Despite an opposition campaign fueled by developers, Oracle activists delivered to Pinal County elections officials petitions with sufficient signatures to halt a planned development near a radioactive and toxic waste landfill. 

Pinal Citizens for Sustainable Communities filed 5,884 signatures with the Pinal County Elections Division Dec. 4 for its latest referendum drive against the planned SaddleBrooke Ranch development. 

If verified by elections officials, the signatures will mean a second successful referendum drive against development in two consecutive years for Pinal Citizens for Sustainable Communities. 

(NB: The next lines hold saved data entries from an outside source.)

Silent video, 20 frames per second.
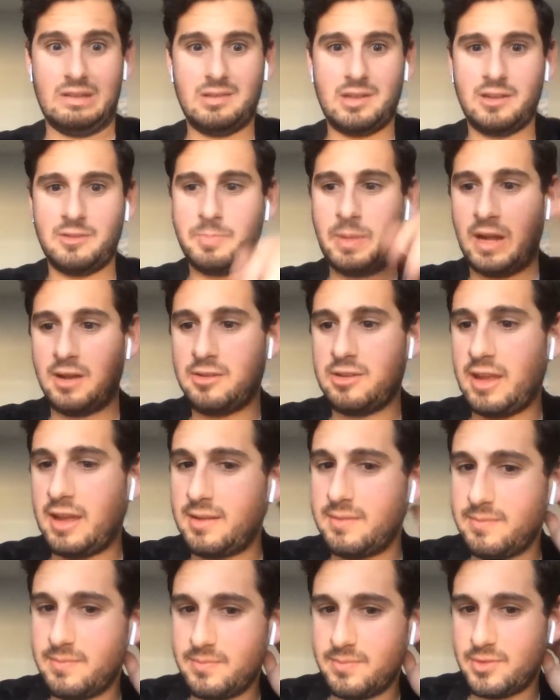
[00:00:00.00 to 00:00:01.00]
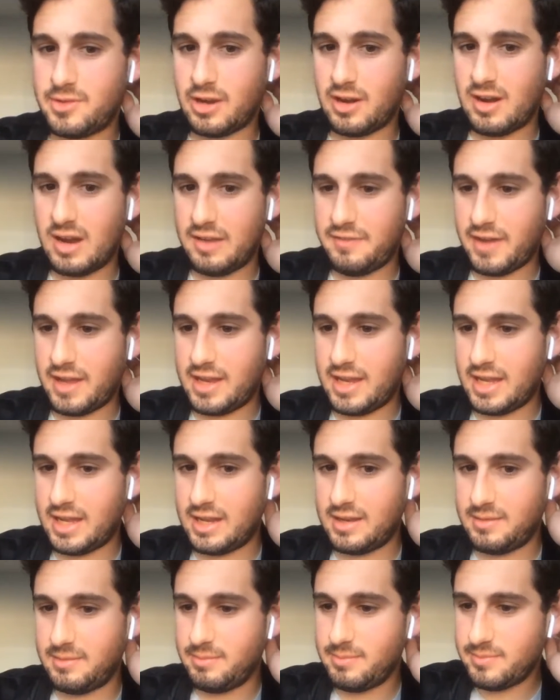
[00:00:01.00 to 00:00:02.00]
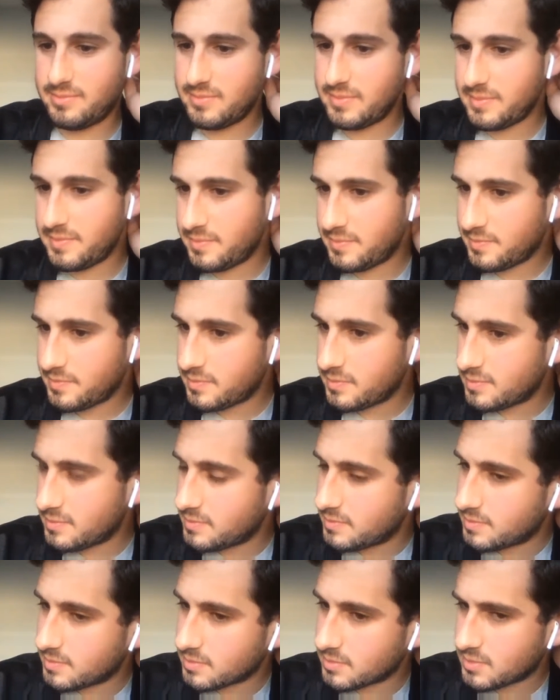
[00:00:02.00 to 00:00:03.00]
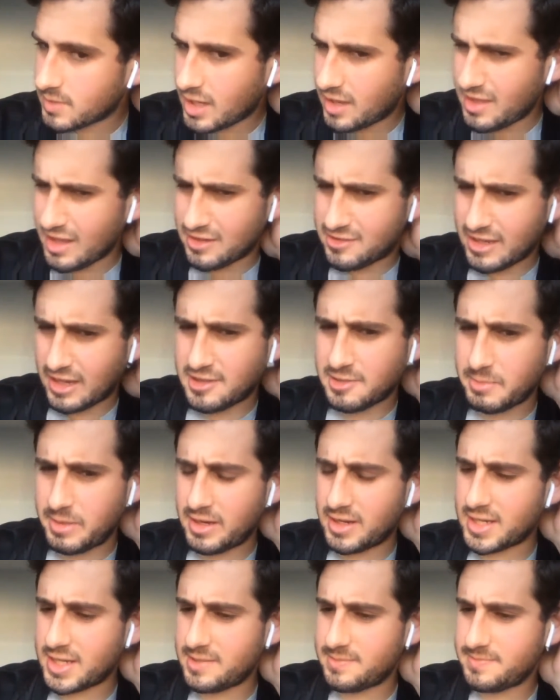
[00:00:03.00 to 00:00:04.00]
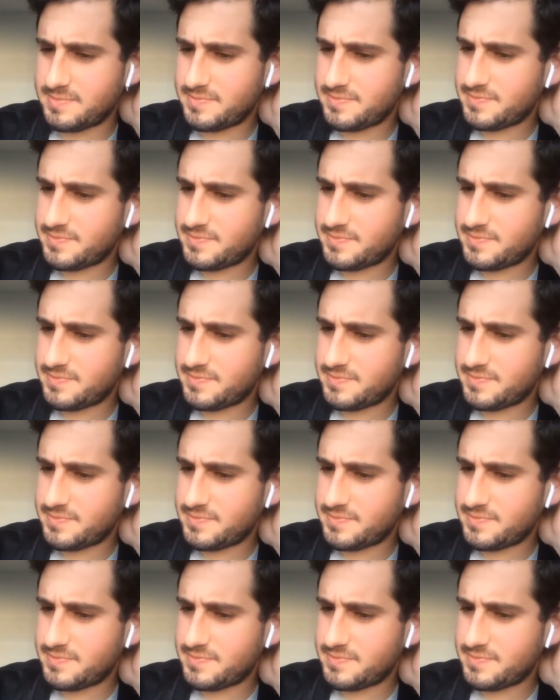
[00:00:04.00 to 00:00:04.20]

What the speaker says: I just botched that. Sorry if I did. I think it's South America.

Mary Ellen Kazda, a spokesperson for the group, said the petition drive proves that Pinal County residents consider issues over the Page Ranch toxic landfill and urban sprawl a real threat, despite the opposition’s claims to the contrary. 

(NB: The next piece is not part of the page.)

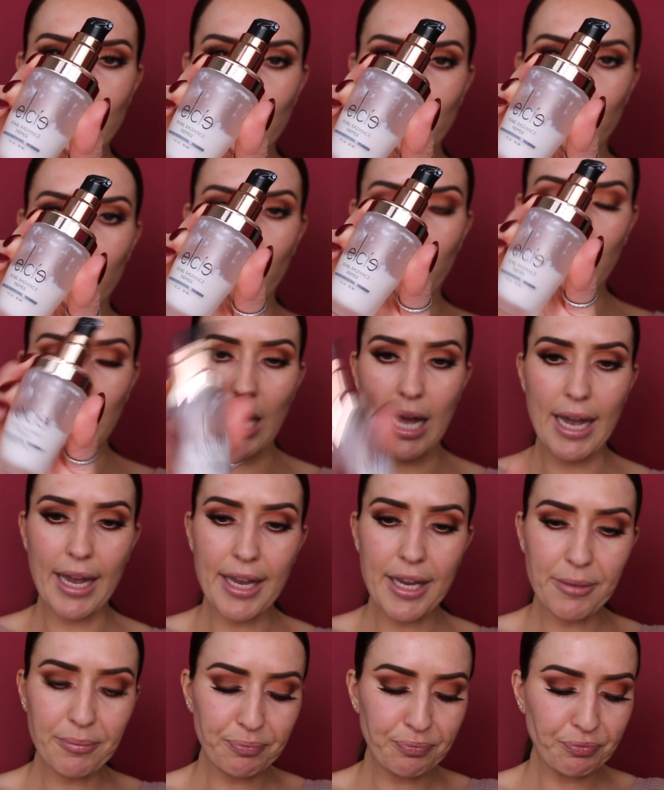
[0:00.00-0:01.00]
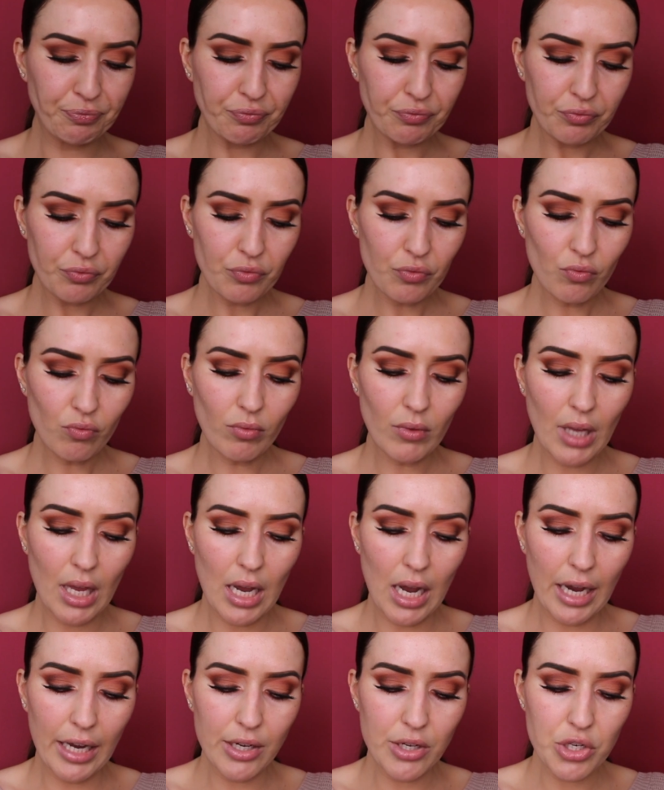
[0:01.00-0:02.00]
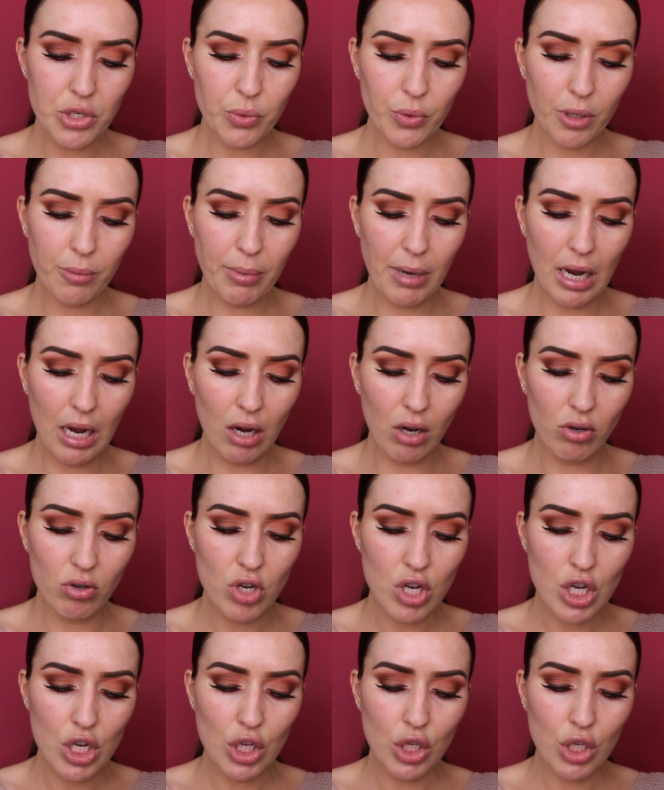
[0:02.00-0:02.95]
to apply. I do about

Kazda also accused Robson Communities, developers of the recently approved project, of rolling out a misleading “PR machine” to dissuade residents from signing the petitions. 

“We’re thrilled today that we’re able to show, with these signatures, that the people in Pinal County do not take kindly to interference with the democratic process,” Kazda said Dec. 4. 

Robson officials decried the petition effort, and told the citizens of Oracle through newspaper ads, mailers and hired telemarketers that $5.5 million would be pumped into the community if they refused to sign the petitions. 

In fact, Robson Senior Vice President Steve Soriano said the economy of Pinal County, already hurting because of last year’s closure of the BHP mine in San Manuel, is further impeded through the loss of jobs and tax revenues the project would have brought to the region. 

Soriano could not be reached for comment Dec. 4, but last week said, “I hope it doesn’t go through, because it will hurt all the taxpayers in Pinal County if it does”. 

The Pinal County Board of Supervisors approved a rezoning Nov. 1 for 2,500 acres of land, allowing for 6,000 homes, three golf courses and a meducal center to be built in an area near Oracle known as Falcon Valley, near the junction of Highway 89 and State Route 77 (Oracle Road). 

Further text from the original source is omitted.